2026-06-30 01:35:55 -05:00
Brooklyn Nicholson
25c7900fb5 refactor(desktop): thin desktop-controller by extracting session-list actions
DesktopController is a route root that had grown a controller's worth of
session-list plumbing inline. Extract the cohesive fetch/paging cluster into
a focused hook and a tested pure helper, per AGENTS.md's "keep route roots
thin" guidance:

- use-session-list-actions.ts: refreshSessions / loadMoreSessions /
  loadMoreSessionsForProfile / loadMoreMessagingForPlatform / refreshCronJobs
  (plus the private cron/messaging refreshers, sessionsToKeep, and the
  excluded-source constants)
- desktop-controller-utils.ts: pure sameCronSignature helper (+ unit tests)

Pure restructuring, no behavior change. desktop-controller.tsx: 1,441 -> 1,233.
2026-06-30 01:34:12 -05:00
Brooklyn Nicholson
dd659c8d17 refactor(desktop): extract composer pure helpers into composer-utils
Pull ChatBar's module-level pure helpers, constants, and the QueueEditState
type out of the 2.3k-line composer/index.tsx into a focused, testable
composer-utils.ts sibling:

- constants: COMPOSER_STACK_BREAKPOINT_PX, COMPOSER_SINGLE_LINE_MAX_PX,
  COMPOSER_FADE_BACKGROUND, DRAFT_PERSIST_DEBOUNCE_MS
- helpers: pickPlaceholder, COMPLETION_ACTIONS, slashChipKindForItem,
  slashArgStage, slashCommandToken, cloneAttachments
- type: QueueEditState

Pure restructuring, no behavior change; adds unit tests for the slash helpers.
(The ChatBar component itself is a single tightly-coupled megacomponent; a
deeper hook-based decomposition is left for a dedicated follow-up.)
2026-06-30 01:30:52 -05:00
Brooklyn Nicholson
88e29e35bd refactor(desktop): split sidebar/index.tsx god file into focused modules
Behavior-preserving extraction of the 1,963-line ChatSidebar file into the
existing sidebar/ sibling-module convention:

- order.ts: add pure orderByIds / reconcileOrderIds / sameIds helpers (+ tests)
- reorderable-list.tsx: the generic ReorderableList + useSortableBindings DnD
  primitive
- section-states.tsx: SidebarSessionSkeletons / SidebarBlankState /
  SidebarPinnedEmptyState
- sessions-section.tsx: SidebarSectionHeader + the large SidebarSessionsSection
  renderer + its sortable row wrappers

index.tsx now holds only the ChatSidebar component (1,963 -> 1,416 lines).
2026-06-30 01:26:37 -05:00
Brooklyn Nicholson
7ff6908a59 refactor(desktop): split thread.tsx god file into focused modules
Behavior-preserving extraction of the 1,942-line thread.tsx transcript
renderer into co-located sibling modules, matching the existing flat
assistant-ui/ convention:

- thread-content.ts / thread-timestamp.ts: pure helpers (+ unit tests)
- thread-types.ts: shared RestoreMessageTarget
- thread-status.tsx: loading / stall / background-resume indicators
- thread-message-parts.tsx: reasoning + tool part components
- assistant-message.tsx, system-message.tsx, user-message.tsx,
  user-edit-composer.tsx: the message renderers

thread.tsx now holds only the Thread route component (1,942 -> 119 lines).
Also drops a dead readAloudAudio module variable (no references).
2026-06-30 01:21:55 -05:00
brooklyn!
a81c5922a2
Merge pull request #55413 from NousResearch/bb/pre-stop-hook
feat(agent): add pre_verify hook and coding guidance config
2026-06-30 01:10:08 -05:00
Brooklyn Nicholson
821d9f709f feat(agent): add configurable coding_instructions
agent.coding_instructions (a string or list) is appended to the coding brief as
its own stable system block, so users can pin project-wide workflow rules
without editing the shipped brief.

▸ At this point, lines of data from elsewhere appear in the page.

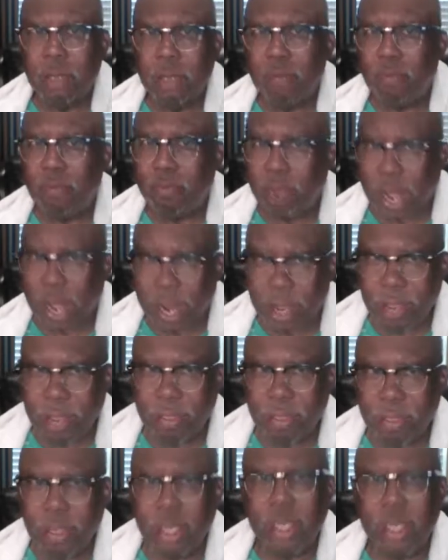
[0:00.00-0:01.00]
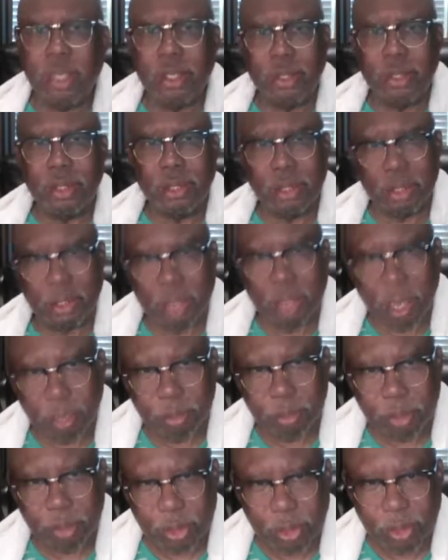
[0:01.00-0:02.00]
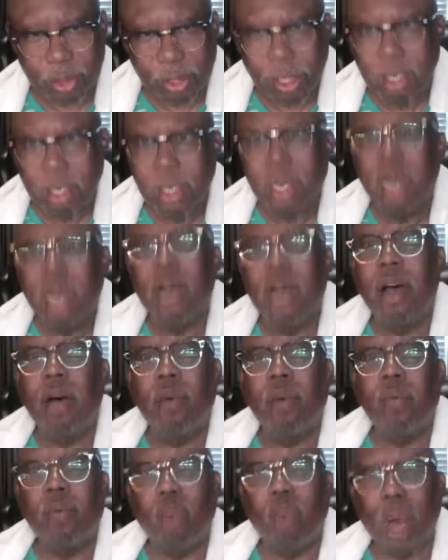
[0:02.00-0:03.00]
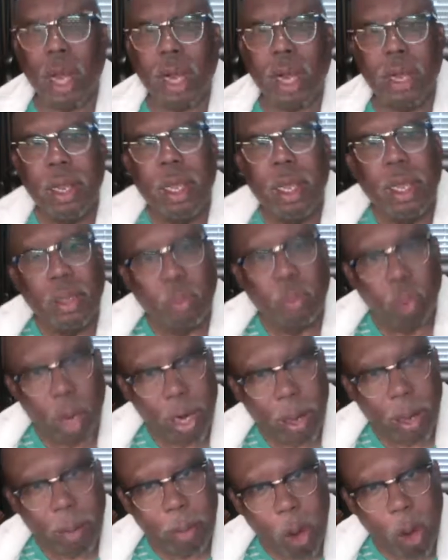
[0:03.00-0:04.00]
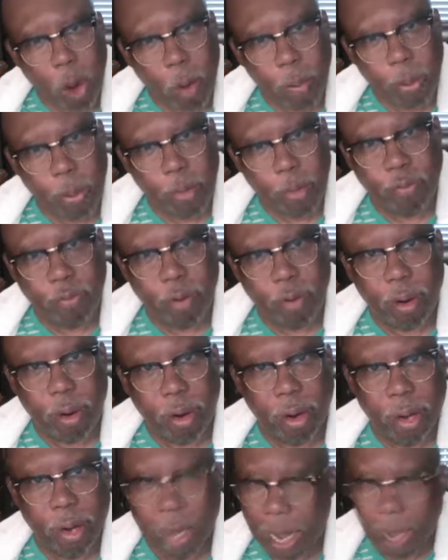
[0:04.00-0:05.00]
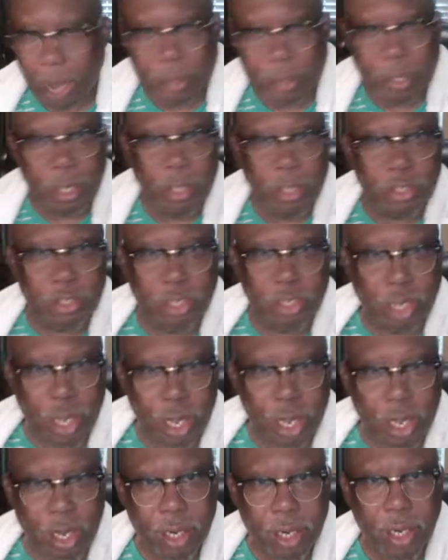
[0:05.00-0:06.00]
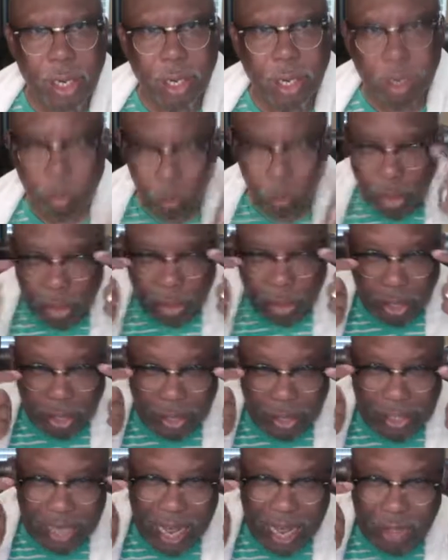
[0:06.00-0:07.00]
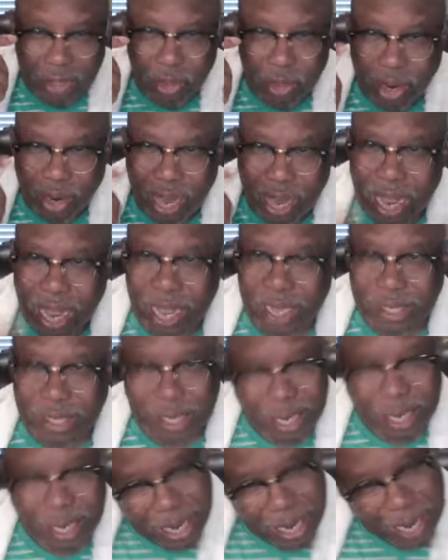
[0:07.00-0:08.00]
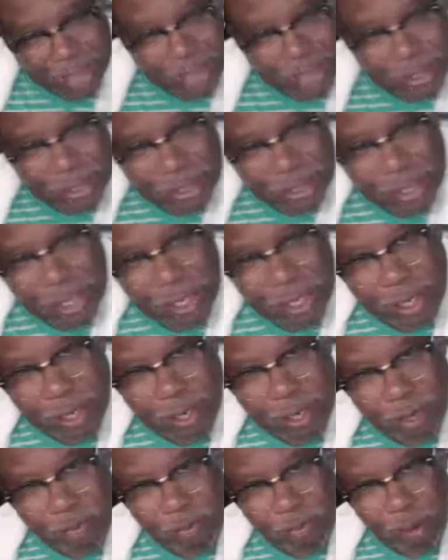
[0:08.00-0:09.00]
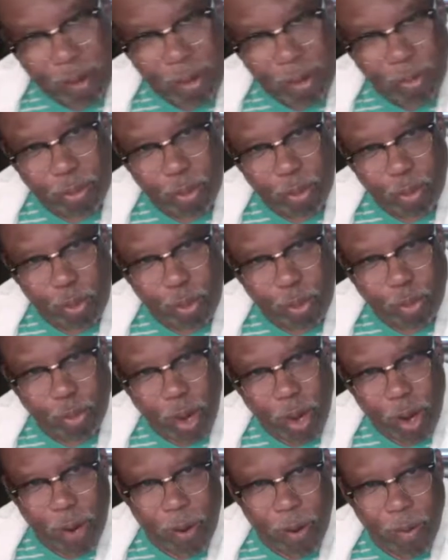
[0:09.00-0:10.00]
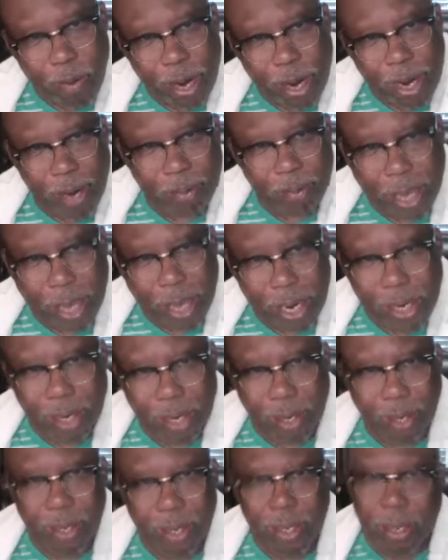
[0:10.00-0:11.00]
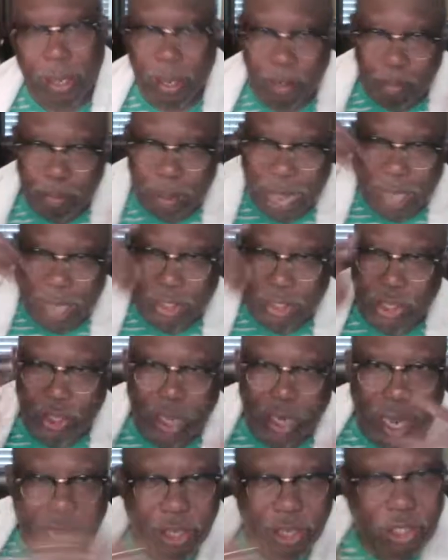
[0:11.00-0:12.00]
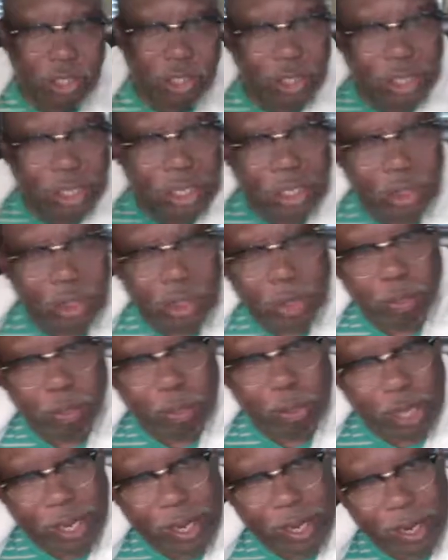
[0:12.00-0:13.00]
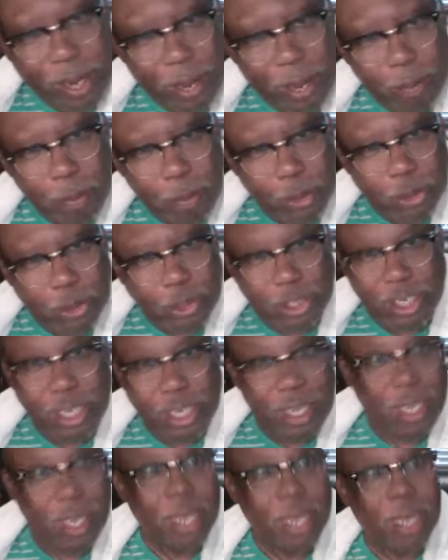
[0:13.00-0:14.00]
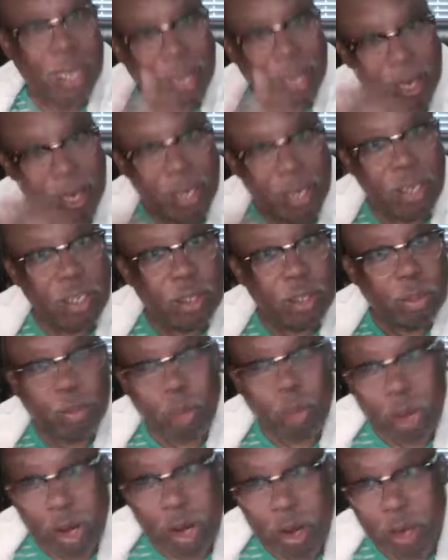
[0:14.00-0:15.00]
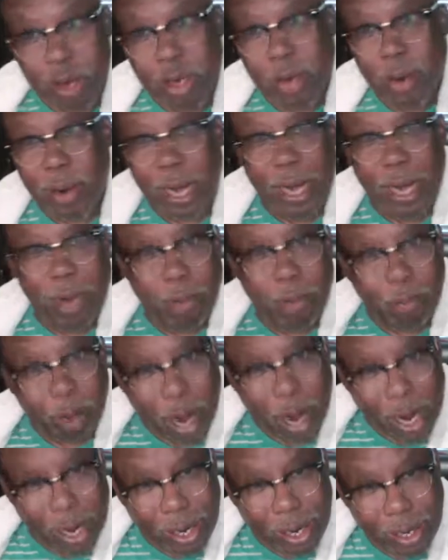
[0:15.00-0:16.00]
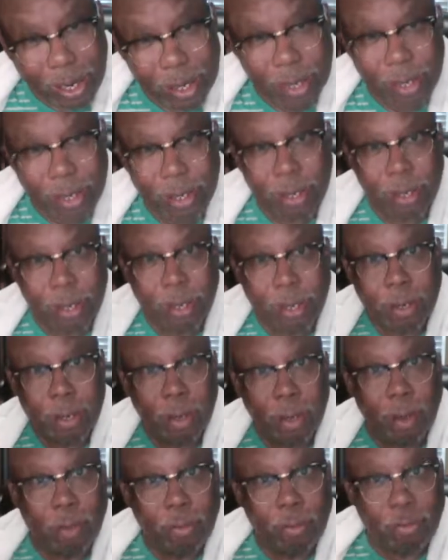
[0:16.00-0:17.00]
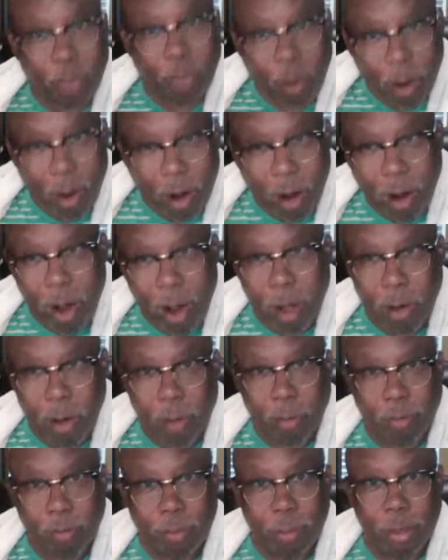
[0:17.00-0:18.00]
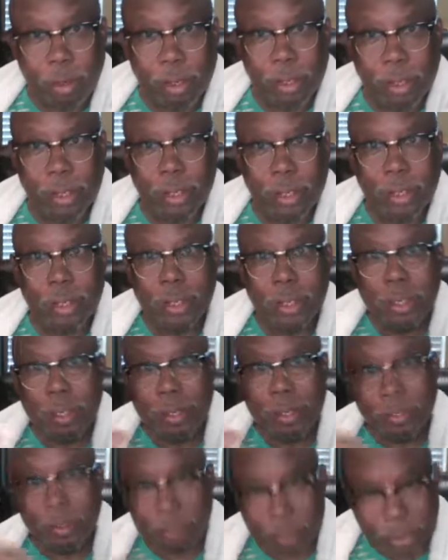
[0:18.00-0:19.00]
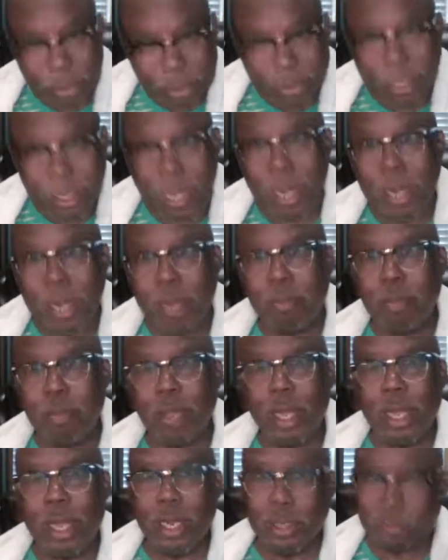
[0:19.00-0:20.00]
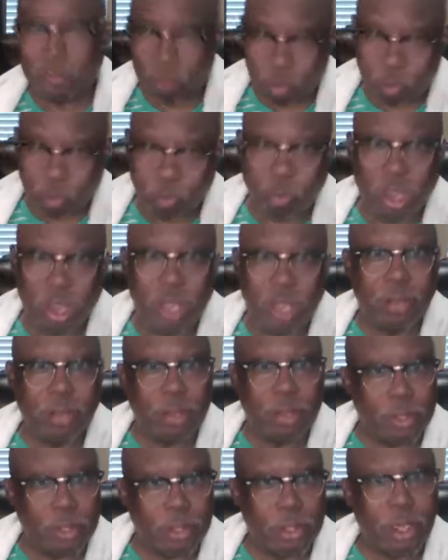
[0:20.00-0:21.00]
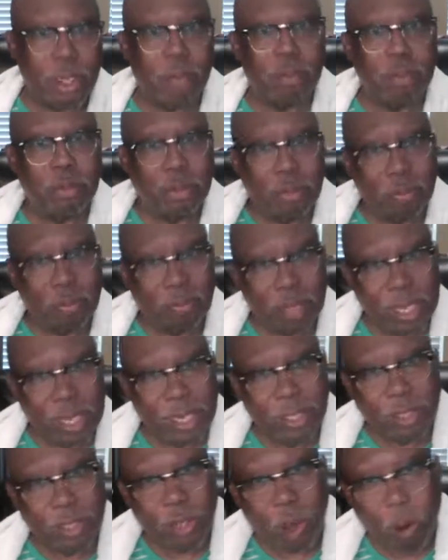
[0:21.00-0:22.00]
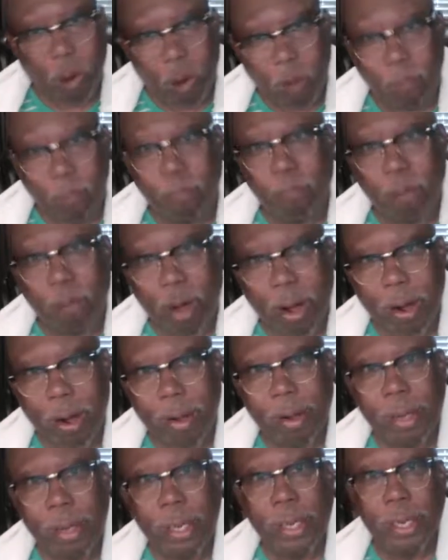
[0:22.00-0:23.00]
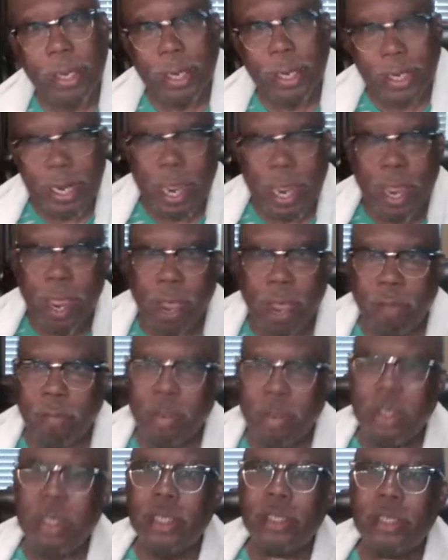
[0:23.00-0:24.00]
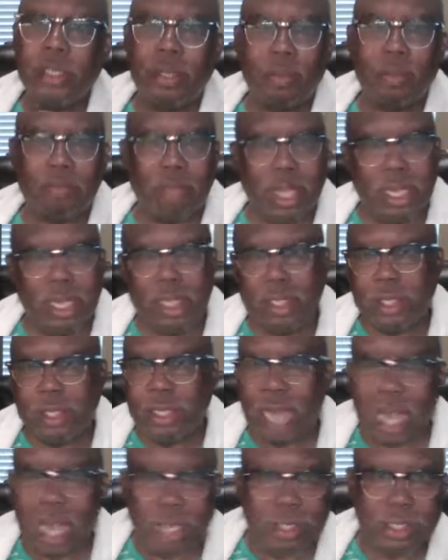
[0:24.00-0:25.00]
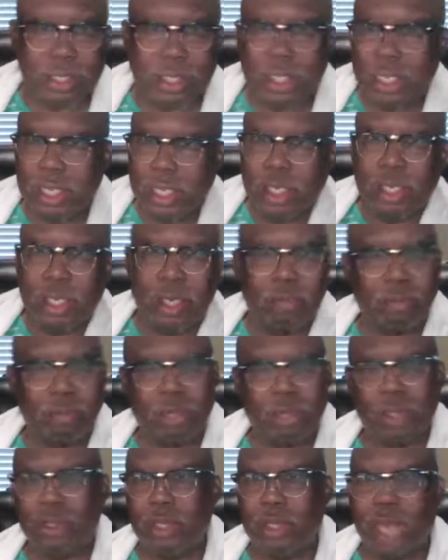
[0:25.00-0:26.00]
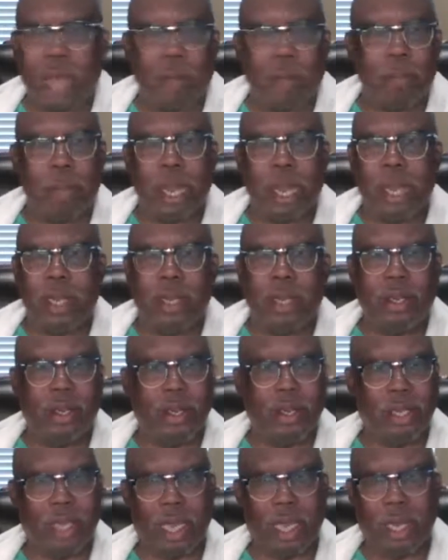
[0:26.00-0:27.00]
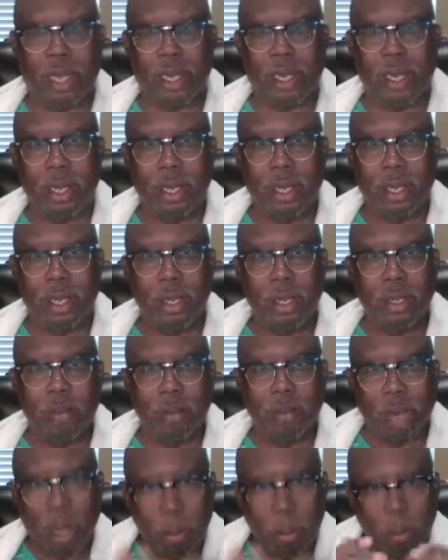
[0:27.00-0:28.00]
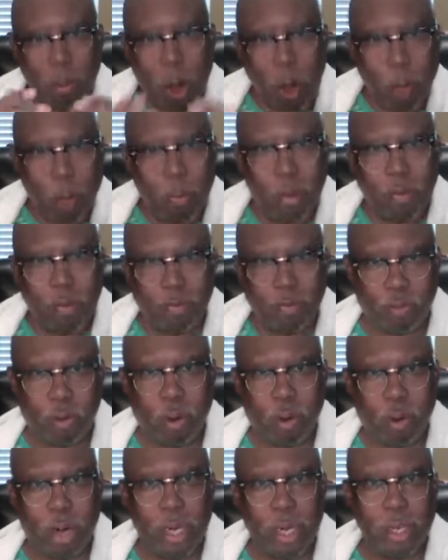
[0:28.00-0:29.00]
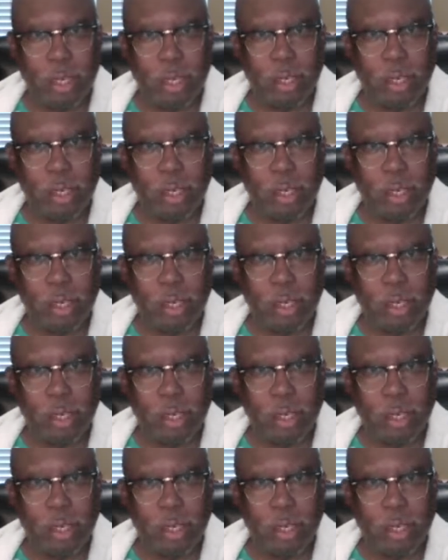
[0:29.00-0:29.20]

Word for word: Faith is the substance of what what I'm hoping for. I can't see it with these natural eyes. I can see it in the spirit realm, kinda. Imagination is being able to see in the spirit realm, right? Afar off. Same thing. Faith is the substance of things hoped for and the evidence of things not seen. It's not made it here yet. But I'm hoping for it.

Coding-posture only and cache-safe (resolved
once per session; takes effect next session). Empty by default.
2026-06-30 00:59:59 -05:00
Brooklyn Nicholson
a10113658b feat(agent): add pre_verify hook and verify-on-stop coding guidance
Add a `pre_verify` user/plugin/shell hook fired once per turn when the agent
edited code and is about to finish, after the existing verify-on-stop guard. A
hook can keep the agent going one more turn (run a check, defer it, tidy the
diff) by returning {"action":"continue","message":...} (the Claude-Code Stop
shape {"decision":"block","reason":...} is accepted too). Hooks receive coding,
attempt, final_response, and sorted changed_paths so they can self-scope and
self-throttle; the path is bounded by agent.max_verify_nudges and preserves
message-role alternation.

Hermes still ships its default coding guidance (agent.verify_guidance, on by
default), but it now rides the evidence-based verify-on-stop missing-evidence
nudge instead of a separate default pre_verify continuation, so it costs no
extra model turn of its own. Guidance reuses the shared utils.is_truthy_value
parser rather than a local copy.
2026-06-30 00:59:29 -05:00
beardthelion
14c4a849b7 fix(kanban): make goal_mode judge gate truly fail-open
Follow-up to the judge gate. judge_goal() is fail-open at the source:
when no auxiliary model is reachable it returns a "continue" verdict
that is indistinguishable from a real "not done yet" judgment. The gate
treated any non-"done" verdict as a rejection, so an unconfigured or
degraded auxiliary model would wedge every goal_mode worker — it could
never close its own task. That contradicted the gate's own "fail-open"
comment.

Probe judge availability before enforcing (the same auxiliary client
lookup judge_goal performs) and only gate when a judge is actually
reachable. When none is, completion proceeds.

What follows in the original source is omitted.